PROBLEM TO WORK ON: When you retype the records that follow, keep each word as it is and drop any pictures.

Dataset excerpts:
======
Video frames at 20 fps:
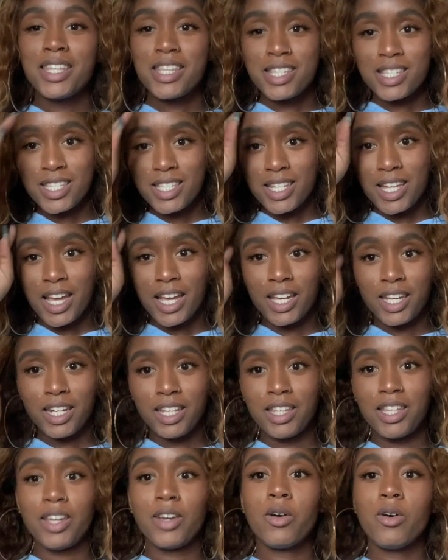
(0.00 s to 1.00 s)
This is not
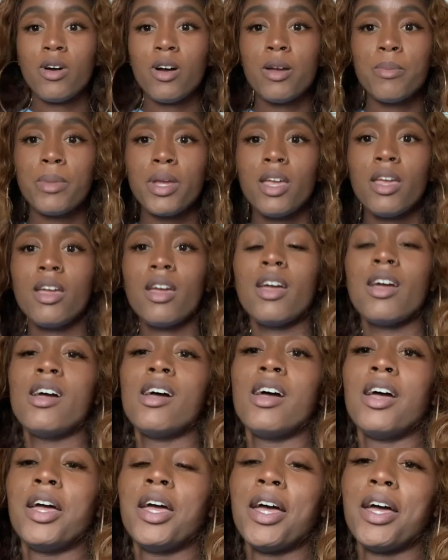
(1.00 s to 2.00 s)
anything on me.
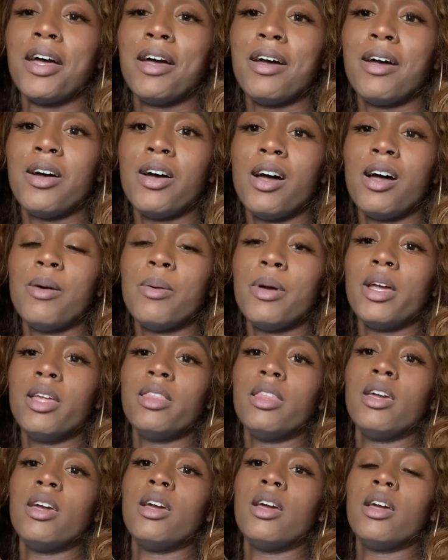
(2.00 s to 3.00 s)
Um,
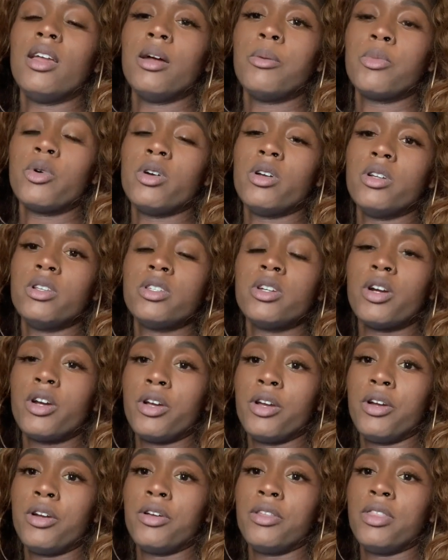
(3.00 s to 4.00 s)
and then I'm going to
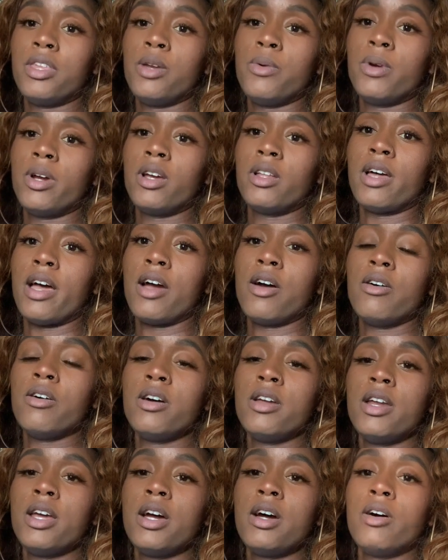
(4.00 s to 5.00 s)
turn the ring light
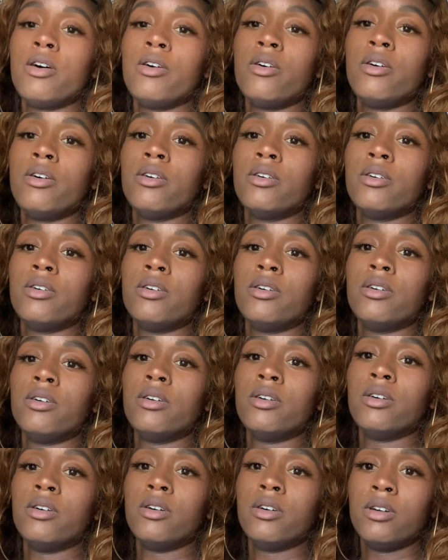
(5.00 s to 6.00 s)
on now.
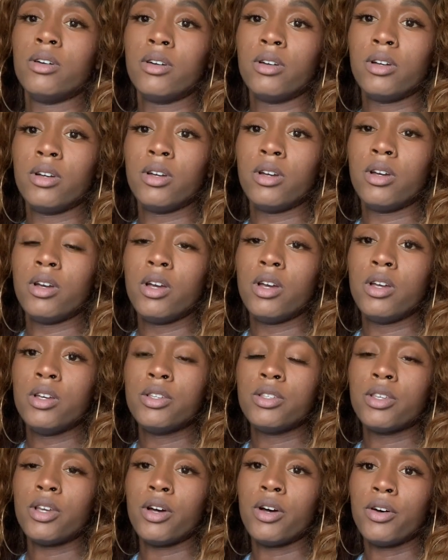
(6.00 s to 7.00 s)

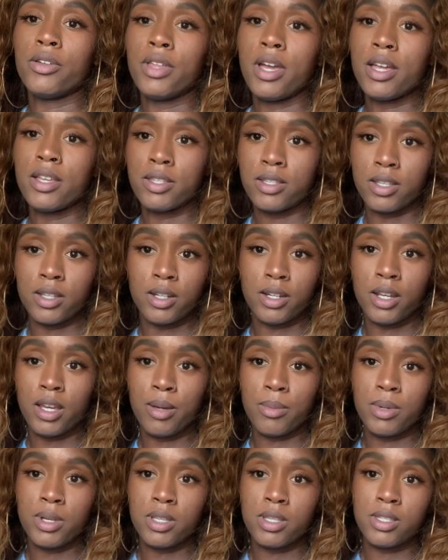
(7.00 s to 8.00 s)
So that's the
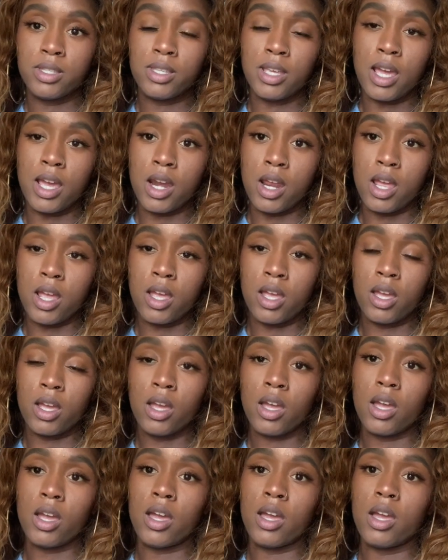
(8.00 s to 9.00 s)
dimmest
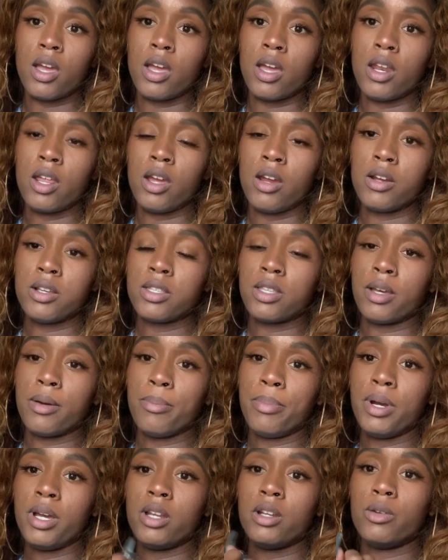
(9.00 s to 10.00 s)
setting, and it's a
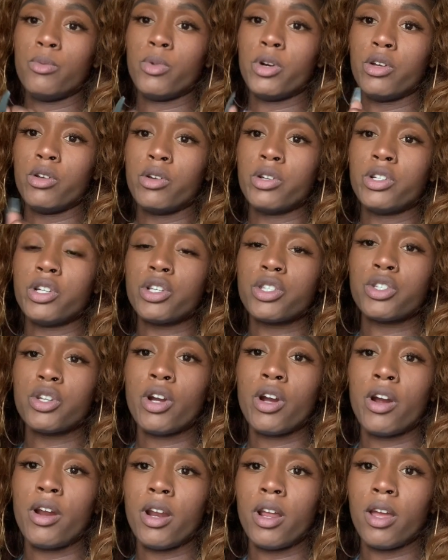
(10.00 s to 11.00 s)
button where you can just
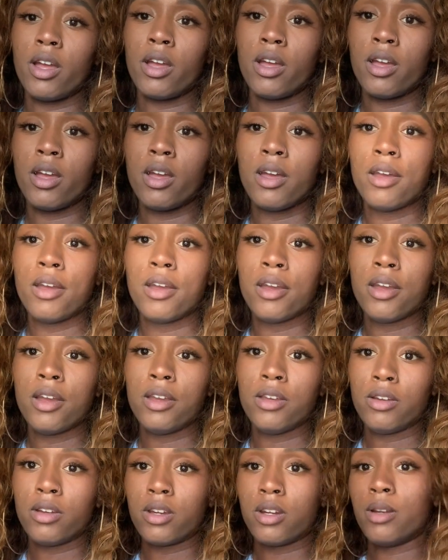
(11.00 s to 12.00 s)
turn it,
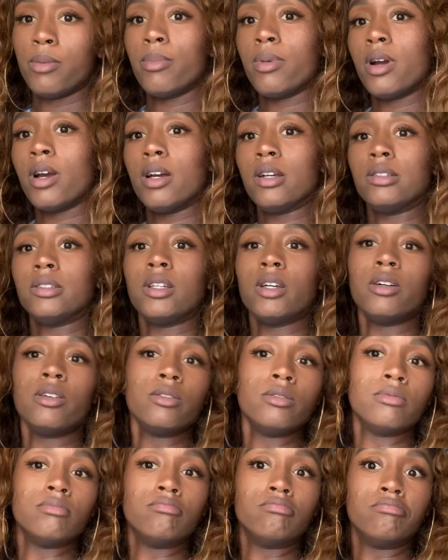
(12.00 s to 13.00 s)
and you can,
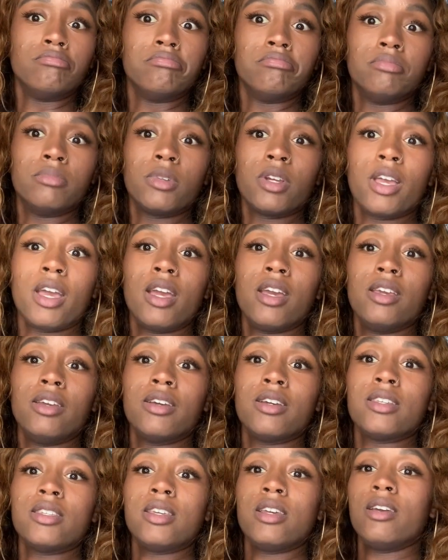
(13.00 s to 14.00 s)
so okay,
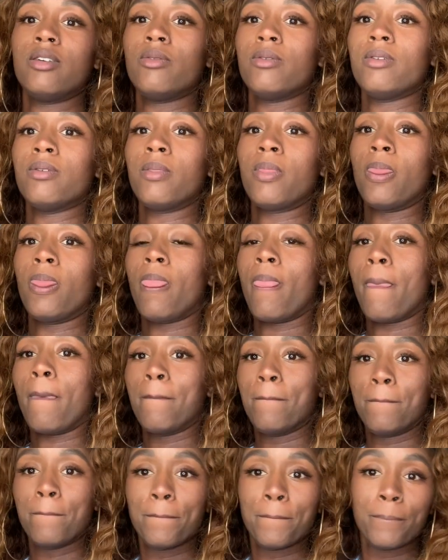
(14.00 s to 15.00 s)
you can see
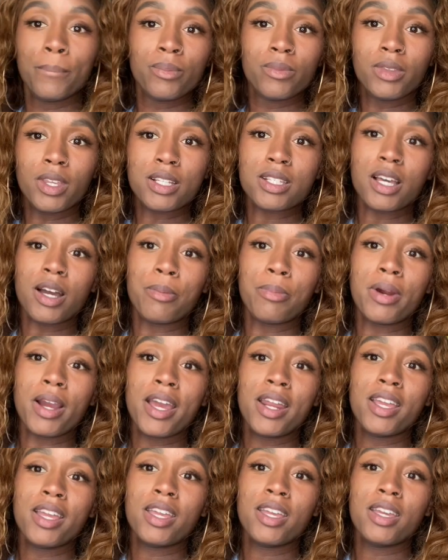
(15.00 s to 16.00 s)
that's how
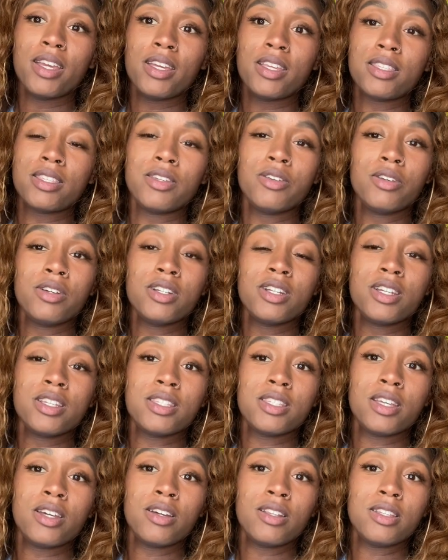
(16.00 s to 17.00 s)
bright it gets. So you can
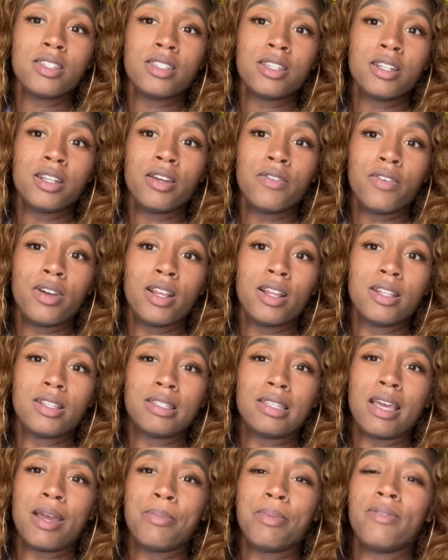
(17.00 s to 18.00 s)
just tell it's a
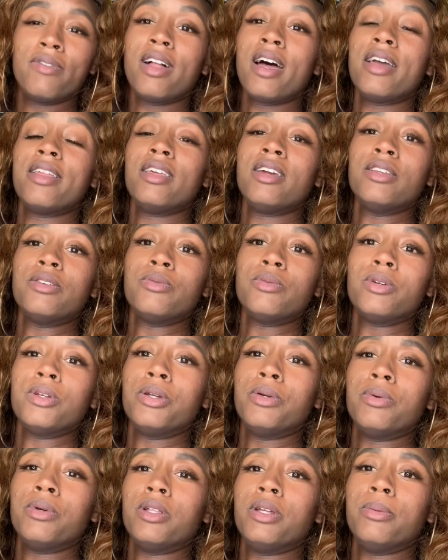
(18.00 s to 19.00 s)
different type of light that's
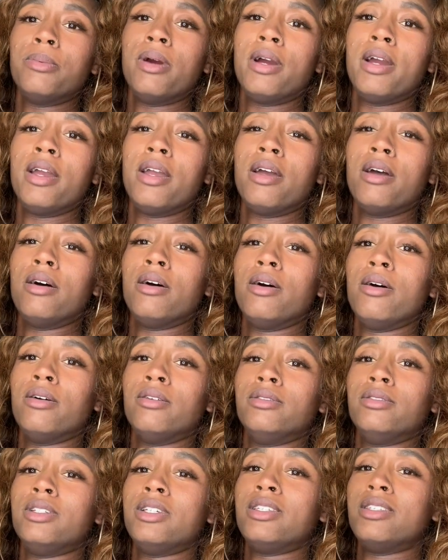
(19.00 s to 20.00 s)
really really bright.
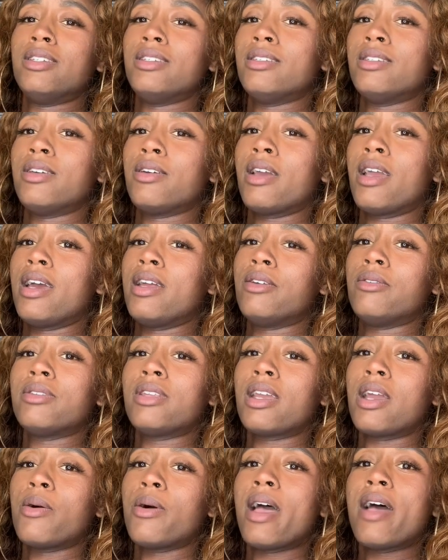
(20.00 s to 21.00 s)
Oh Jesus, okay, I don't
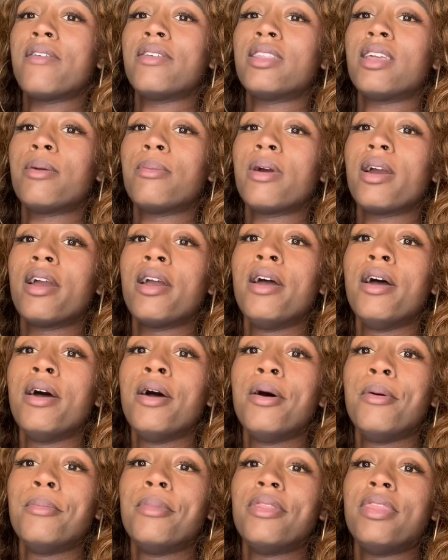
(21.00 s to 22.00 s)
think I would have it that bright,
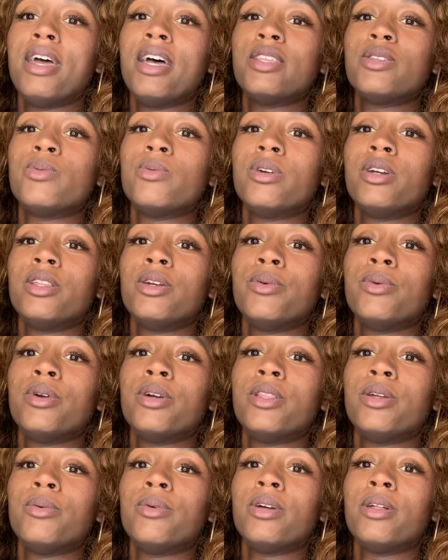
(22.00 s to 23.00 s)
but that's really
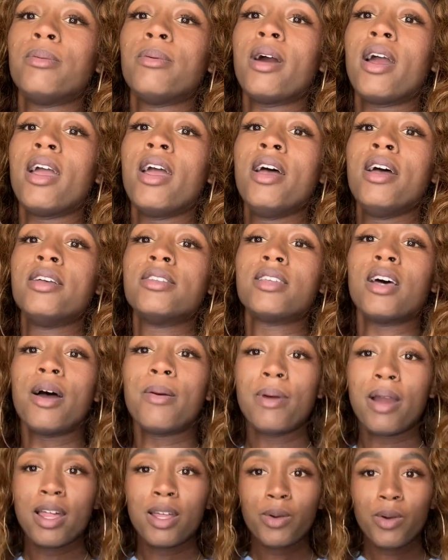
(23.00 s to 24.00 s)
really really bright. So
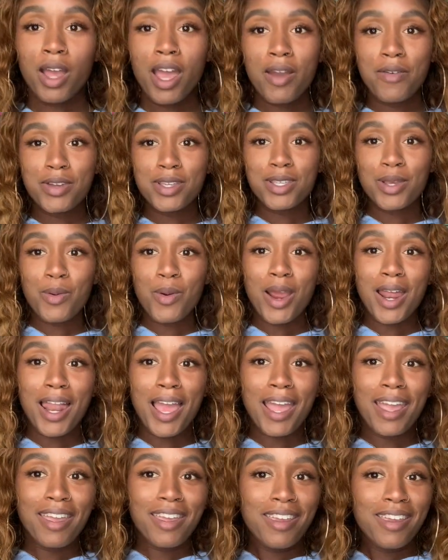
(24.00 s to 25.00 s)
I probably would have it somewhere
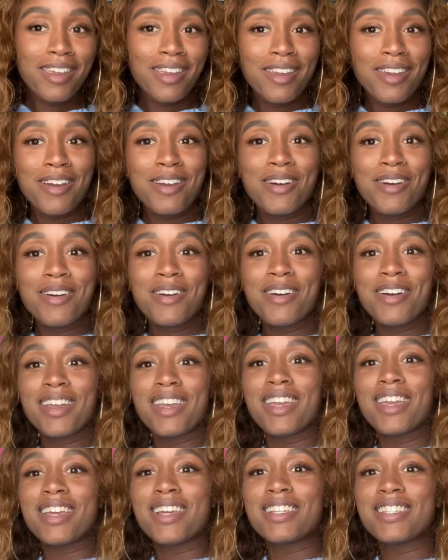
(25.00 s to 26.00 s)
like, yeah,
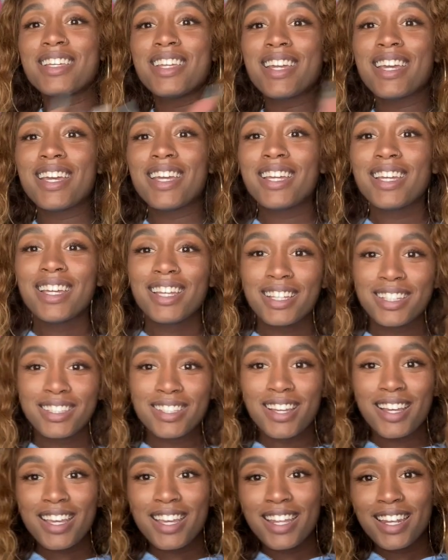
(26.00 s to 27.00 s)
okay, y'all see that?
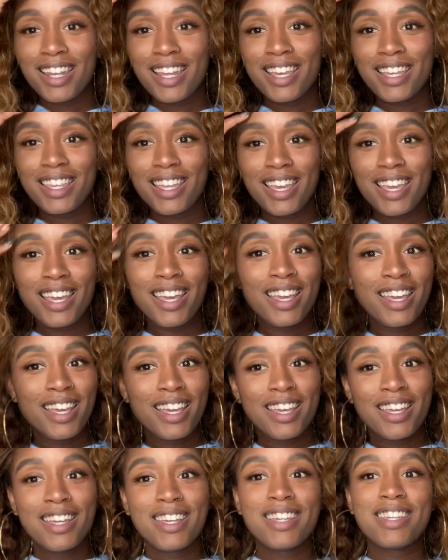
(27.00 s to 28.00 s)
So I could like that.
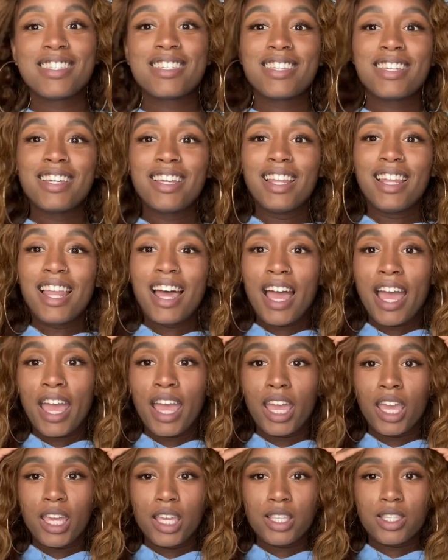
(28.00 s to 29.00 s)
It's good
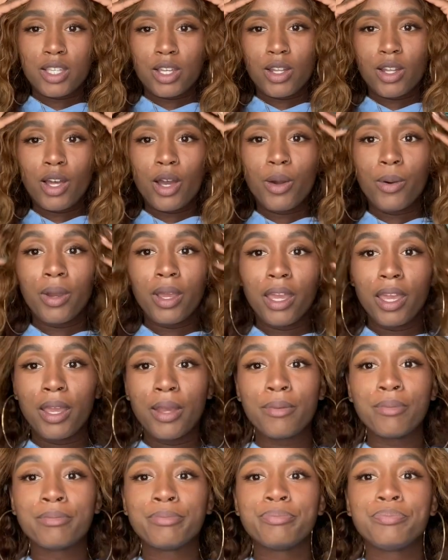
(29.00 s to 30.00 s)
light, it's
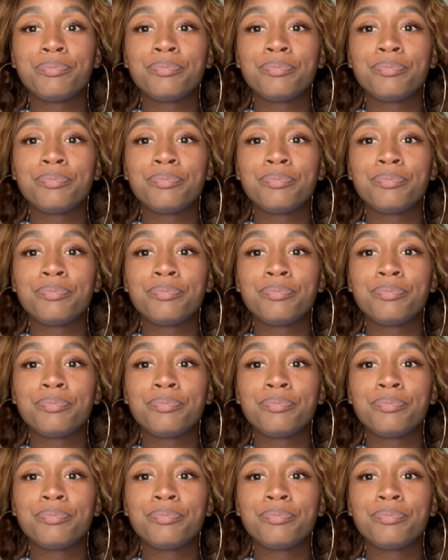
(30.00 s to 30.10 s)
glowing.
======
REPLY:
Video frames at 20 fps:
(0.00 s to 1.00 s)
This is not
(1.00 s to 2.00 s)
anything on me.
(2.00 s to 3.00 s)
Um,
(3.00 s to 4.00 s)
and then I'm going to
(4.00 s to 5.00 s)
turn the ring light
(5.00 s to 6.00 s)
on now.
(6.00 s to 7.00 s)

(7.00 s to 8.00 s)
So that's the
(8.00 s to 9.00 s)
dimmest
(9.00 s to 10.00 s)
setting, and it's a
(10.00 s to 11.00 s)
button where you can just
(11.00 s to 12.00 s)
turn it,
(12.00 s to 13.00 s)
and you can,
(13.00 s to 14.00 s)
so okay,
(14.00 s to 15.00 s)
you can see
(15.00 s to 16.00 s)
that's how
(16.00 s to 17.00 s)
bright it gets. So you can
(17.00 s to 18.00 s)
just tell it's a
(18.00 s to 19.00 s)
different type of light that's
(19.00 s to 20.00 s)
really really bright.
(20.00 s to 21.00 s)
Oh Jesus, okay, I don't
(21.00 s to 22.00 s)
think I would have it that bright,
(22.00 s to 23.00 s)
but that's really
(23.00 s to 24.00 s)
really really bright. So
(24.00 s to 25.00 s)
I probably would have it somewhere
(25.00 s to 26.00 s)
like, yeah,
(26.00 s to 27.00 s)
okay, y'all see that?
(27.00 s to 28.00 s)
So I could like that.
(28.00 s to 29.00 s)
It's good
(29.00 s to 30.00 s)
light, it's
(30.00 s to 30.10 s)
glowing.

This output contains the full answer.